Geboren auf dem Verlauf eines alten Arms des Po, der heute begraben ist, Fratta Polesine bewahrt in der Architektur die Seele seiner landwirtschaftlichen Ursprünge.
Viele der herrschaftlichen Residenzen gehörten dem Adelsgeschlecht der Grundbesitzer, wie das berühmte Villa Badoer, das nach den Plänen von Andrea Palladio gebaut wurde und von der UNESCO zum Weltkulturerbe erklärt wurde. Nach einer sorgfältigen Restaurierung ist die Villa heute Gastgeber für Konferenzen, Ausstellungen, Theateraufführungen, Opern und Ballett. Die angrenzenden Barchesse beherbergen das Nationale Archäologische Museum, mit der Präsentation einzigartiger und europäisch relevanter Funde. Interessant, aufgrund der Ähnlichkeit mit dem berühmteren Badoer, ist die nahegelegene Villa Grimani Molin, ein klassisches Beispiel für eine ländliche Adelresidenz, in der die beiden Höfen, der Herrenhof und der Wirtschaftsbereich, getrennt sind.
Im Inneren des Palazzo Dolfin-Boniotti, heute "Manegium", finden sich das Etnografische Museum zur Zivilisation der Arbeit im Polesine, eine historisch-dokumentarische Ausstellung über die Carboneria polesana und eine Ausstellung über Giacomo Matteotti, der genau in Fratta Polesine geboren wurde.

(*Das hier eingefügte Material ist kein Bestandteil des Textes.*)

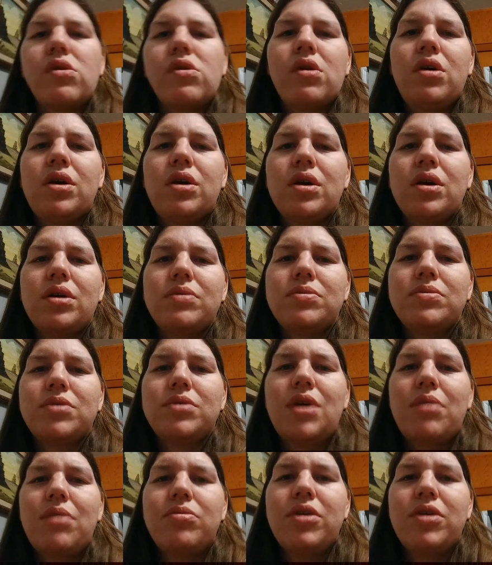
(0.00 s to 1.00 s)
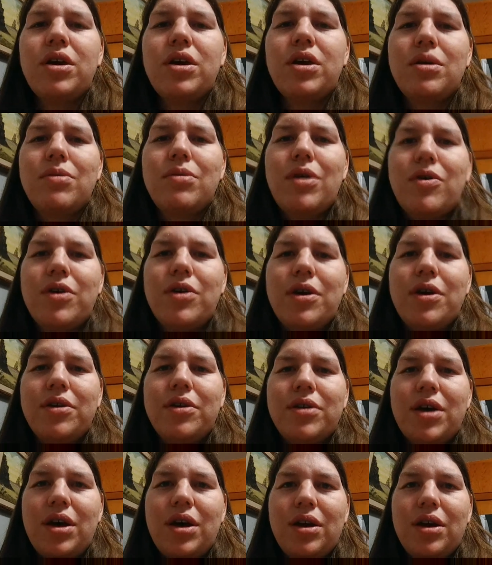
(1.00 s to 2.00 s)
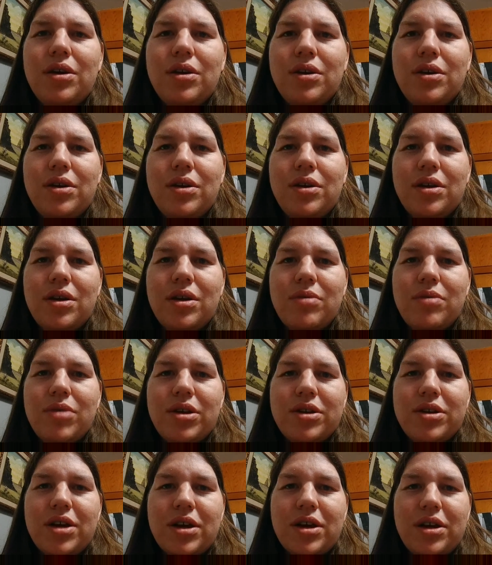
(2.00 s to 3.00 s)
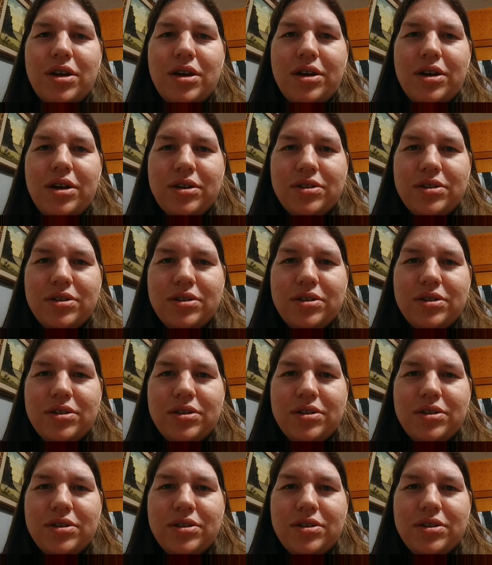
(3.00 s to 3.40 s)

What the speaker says: I'm thinking about what you're saying. Give me a second here.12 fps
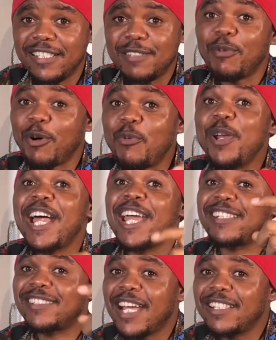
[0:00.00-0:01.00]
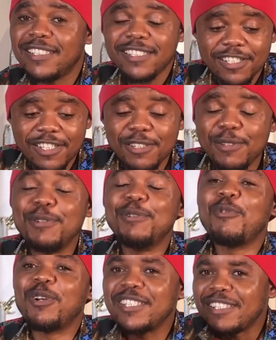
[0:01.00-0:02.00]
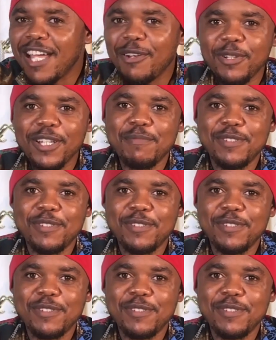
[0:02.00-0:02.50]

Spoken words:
But when I start teaching you, you will understand what I'm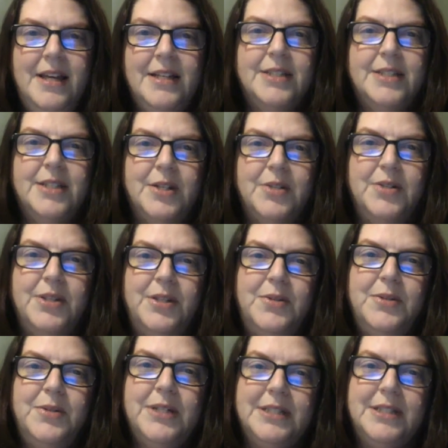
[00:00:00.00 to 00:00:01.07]
So in the
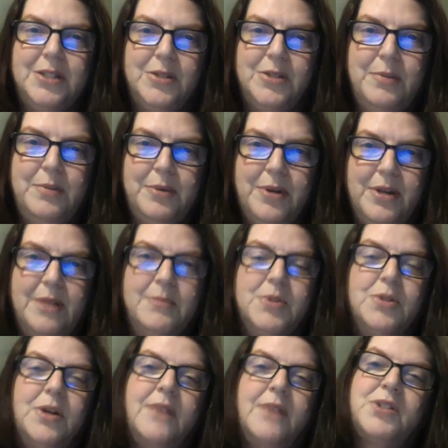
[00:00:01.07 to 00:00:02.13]
U.S., degree programs
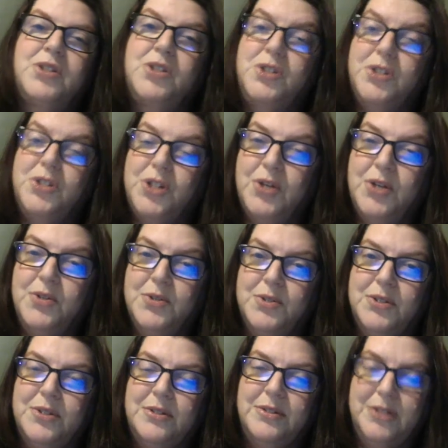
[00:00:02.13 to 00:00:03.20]
are often
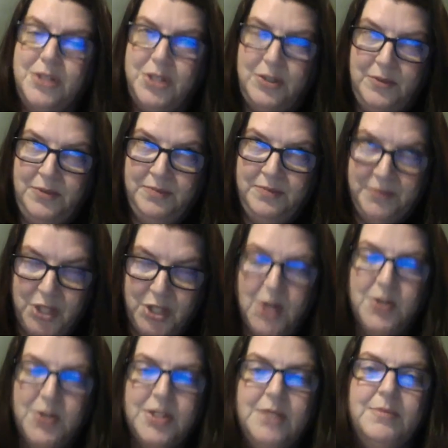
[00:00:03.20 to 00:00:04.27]
chosen
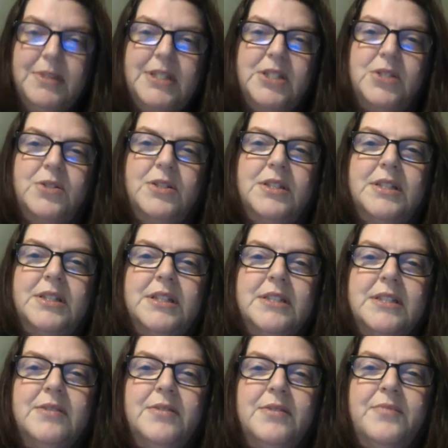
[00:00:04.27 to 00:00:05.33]
by
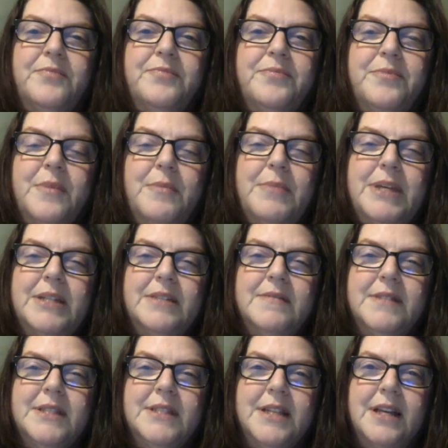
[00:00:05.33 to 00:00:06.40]
students because of
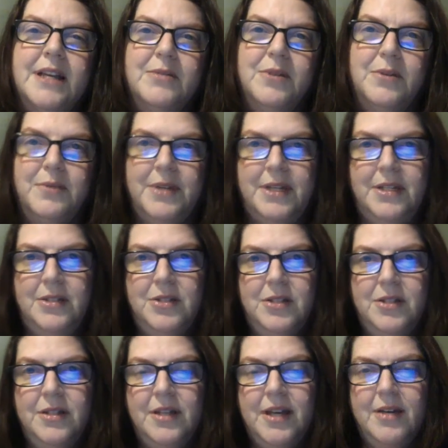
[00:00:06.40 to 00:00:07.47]
the salary range
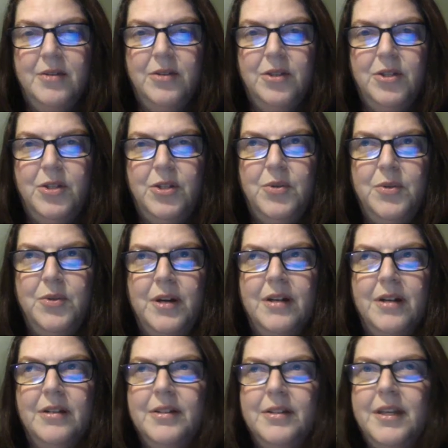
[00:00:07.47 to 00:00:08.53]
that you
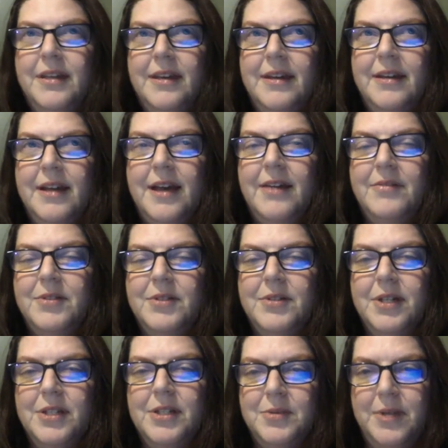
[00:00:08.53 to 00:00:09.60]
are looking at after
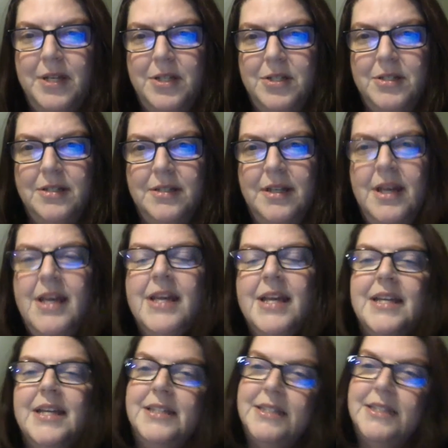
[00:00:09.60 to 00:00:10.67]
graduation,
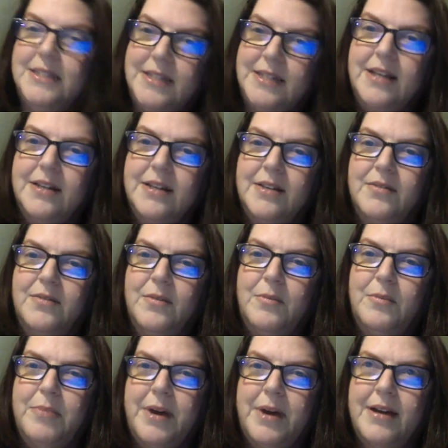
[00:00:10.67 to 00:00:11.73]
instead of
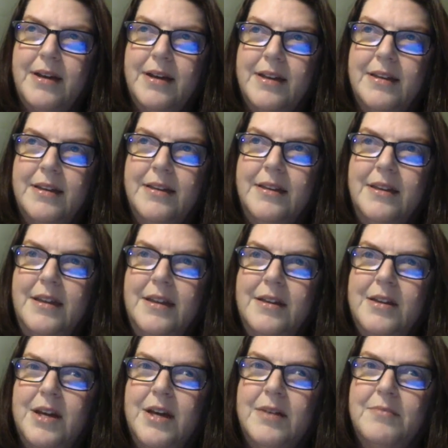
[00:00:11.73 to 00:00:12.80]
by
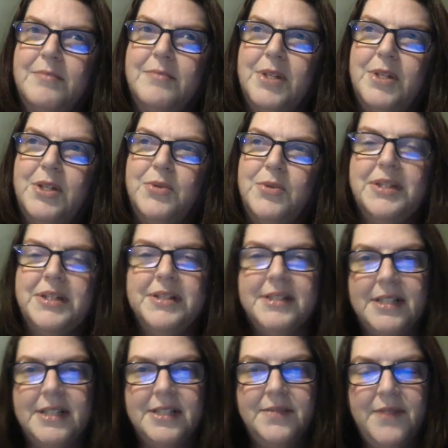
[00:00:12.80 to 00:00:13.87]
career
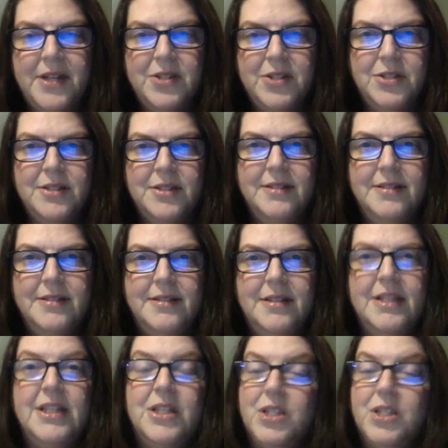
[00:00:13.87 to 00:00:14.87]
satisfaction,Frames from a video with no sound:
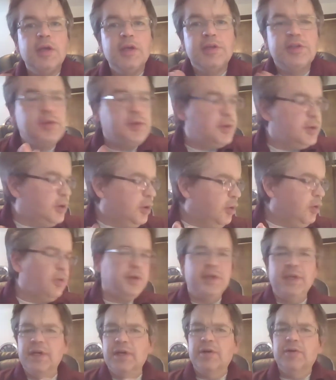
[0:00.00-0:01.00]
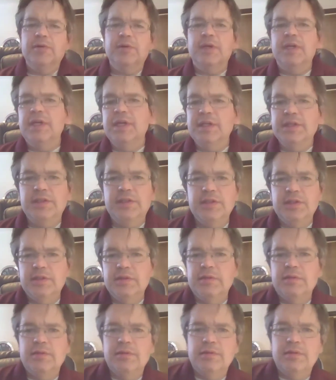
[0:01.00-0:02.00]
So the goal here is
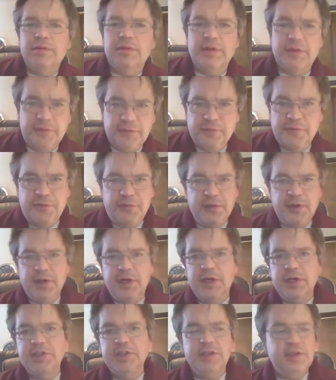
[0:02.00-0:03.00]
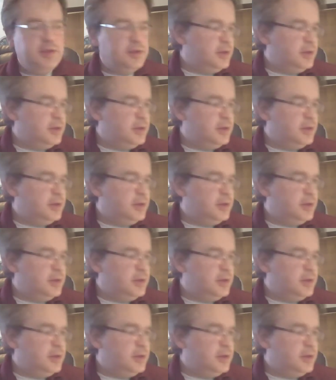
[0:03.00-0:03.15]
to finish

In der kleinen Stadt gibt es auch viele architektonische Spuren religiöser Inspiration, wie die Kirche von S. Francesco die Konzerte für sakrale Musik, Ausstellungen und Konferenzen beherbergt, oder die Pfarrkirche, die den hl. Aposteln Petrus und Paulus geweiht ist, die innwendig mit Fresken, kostbaren Holzschnitzereien und venezianischen Skulpturen dekoriert ist.